# Work instruction
Below is a listing to write out in full, exactly as given, without its pictures.

# Information given
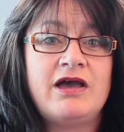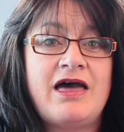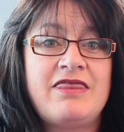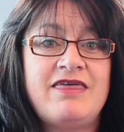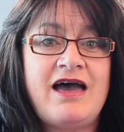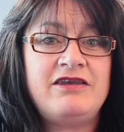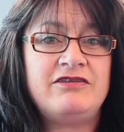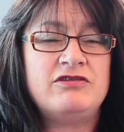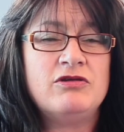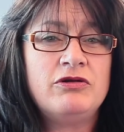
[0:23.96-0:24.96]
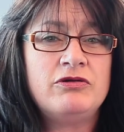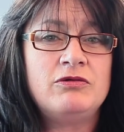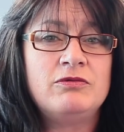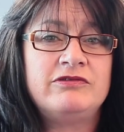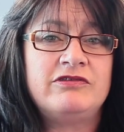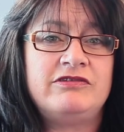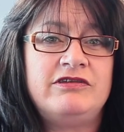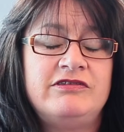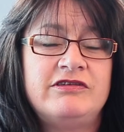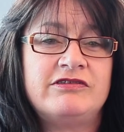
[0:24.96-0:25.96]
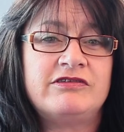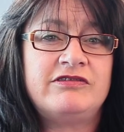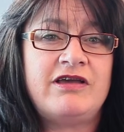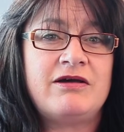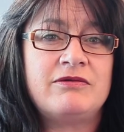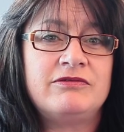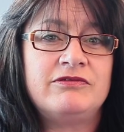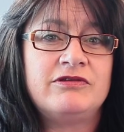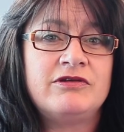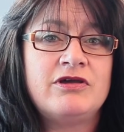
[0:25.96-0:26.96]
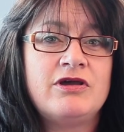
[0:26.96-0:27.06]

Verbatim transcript: And that is not always as easy as it sounds.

# Final answer
[0:23.96-0:24.96]
[0:24.96-0:25.96]
[0:25.96-0:26.96]
[0:26.96-0:27.06]

Verbatim transcript: And that is not always as easy as it sounds.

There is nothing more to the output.